O ano começou com nova mortandade de peixes nas lagoas do Rio. Recolheu-se 17,5 toneladas dos coitados na Lagoa Rodrigo de Freitas; outras 10 foram retiradas da lagoa de Marapendi, na Barra da Tijuca. Eu adoraria que isso tivesse acontecido na época do Natal, para deixar mais claro que aquela árvore meio pomposa, completamente cafona, estava boiando em cima de lixo.
A Superintendência Estadual de Rios e Lagoas atribuiu o novo massacre de peixes ao aquecimento da água provocado pelas altas temperaturas do verão. O que mais me arrepia os cabelos é ouvir comentários que tratam da morte dos peixinhos como se ela fosse um fato isolado, uma fatalidade que acontece todo ano. As savelhas são peixes sensíveis, que funcionam como um tipo de termômetro da qualidade da água.

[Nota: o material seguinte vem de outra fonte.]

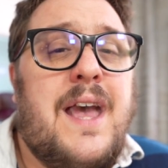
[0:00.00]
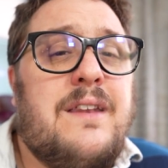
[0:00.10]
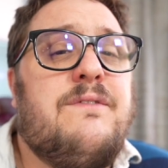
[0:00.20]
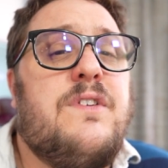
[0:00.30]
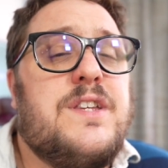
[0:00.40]

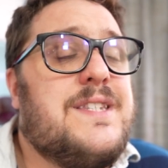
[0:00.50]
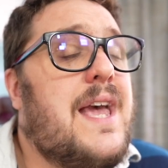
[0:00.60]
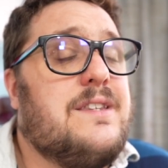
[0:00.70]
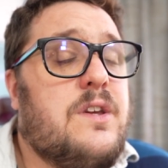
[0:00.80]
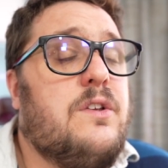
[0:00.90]
adverse
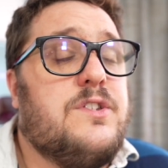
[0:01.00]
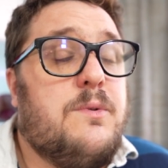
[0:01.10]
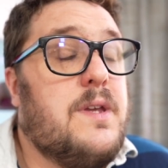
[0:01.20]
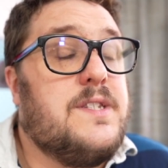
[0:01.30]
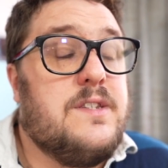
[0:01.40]
tax
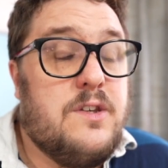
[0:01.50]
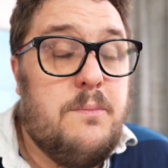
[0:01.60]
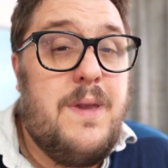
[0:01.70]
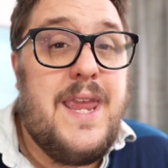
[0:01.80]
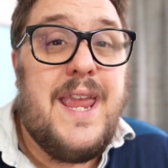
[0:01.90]
consequences
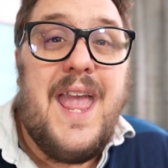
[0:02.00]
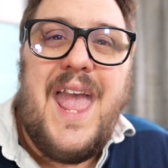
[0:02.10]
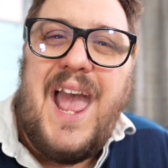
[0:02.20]
could be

São as primeiras a morrer quando ocorre qualquer tipo de desequilíbrio mais grave no ecossistema. No fundo, o clima foi apenas a gota d’água. O ambiente da Lagoa foi afetado de modo irreversível há muito tempo. As savelhas até conseguiram se adaptar ao poço de merda em que aquilo se transformou. Agora, merda com calor carioca, nem a pobre da savelha agüenta.
Me impressiona mesmo é como o ser humano agüenta. Será que somos mais adaptáveis que as savelhas? Todos os dias, centenas de pessoas passeiam seus narizes e olhos pela orla da Lagoa Rodrigo de Freitas, uma das mais nobres áreas do Rio. Ninguém parece se importar com a imundice, desde que o cheiro não incomode muito e a sujeira não esteja na cara das nossas córneas. Quando morrem aos montes, os peixes, formando aquele tapete prateado e podre na superfície, denunciam essa nossa estranhíssima atitude.
Por alguns dias, as pessoas comentam o assunto, sentem pena dos peixinhos e param de andar em volta da Lagoa. Não por respeito aos mortos mas sim pelo mal estar causado pelo lixo à tona. Depois, passa. Afinal, o que o olho não vê e o olfato não capta nosso coração raramente sente. Meio ambiente, para boa parte dos humanos, não passa de uma noção estética (paisagem). Já escrevi isso antes – quando falei que ir à praia no Rio era coisa para quem gostava de rolar na merda.
No verão, os cariocas levam esse hábito de se transformarem em rola-bostas – aquele besourinho que precisa das fezes alheias para viver – ao seu auge. As praias do Rio recebem aproximadamente 900 mil pessoas. É uma multidão superior a toda a população da cidade em 1900, quando Copacabana era uma distante vila de pescadores e ir à praia era um passeio exótico. Acontece que praias não se reproduzem de acordo com a demanda. E pressão. A quantidade de lixo gerada por essa massa põe em risco o tempo de vida útil da orla carioca.
Os problemas causados pelo acúmulo de resíduos sólidos, em especial plásticos, são preocupantes. A diversão mais barata do país, custa caro. Fora o que se gasta para limpar as praias num final de domingo, o lixo traz riscos para a fauna marinha. Garrafas e outros recipientes podem aprisionar pequenos animais marinhos. Plástico e isopor podem ser confundidos com alimento e ingeridos por peixes, aves ou mamíferos, que quase sempre morrem, em geral por obstrução do aparelho digestivo.
A fauna humana também é vítima de sua própria displicência. De acordo com a Comlurb, o que mais ameaça a saúde dos banhistas, além das línguas negras, que são aqueles extravasamentos de águas poluídas que se acumulam na areia, é a presença de animais nas praias. Os cachorros, levados por seus donos, usam a areia da praia como toalete. As pombas, que chegam até lá sozinhas, buscam restos de alimentos deixados por quem freqüenta o local. As conseqüências da areia poluída são doenças de pele, como micoses, a conjuntivite e verminoses.
No entanto, para a maioria dos freqüentadores da praia, o que importa é a estética. Se toda a sujeira estiver enterrada debaixo da areia e os animais marinhos (já mortos) não estiverem boiando, tá tudo certo. Se não der para esconder a sujeira debaixo do tapete, o bando migra para as praias mais selvagens. Tem sido assim há anos. Vamos estragando e deixando as praias piores para trás. Baía de Guanabara já foi praia bem freqüentada. Hoje, o carioca está prestes a abandonar as praias da Zona Sul.
Um dia a sujeira que a gente larga na água e na areia vai chegar a Grumari e aí, sem querer fazer verso, não teremos para onde ir. Como maus rola-bostas, teremos acabado com as fezes.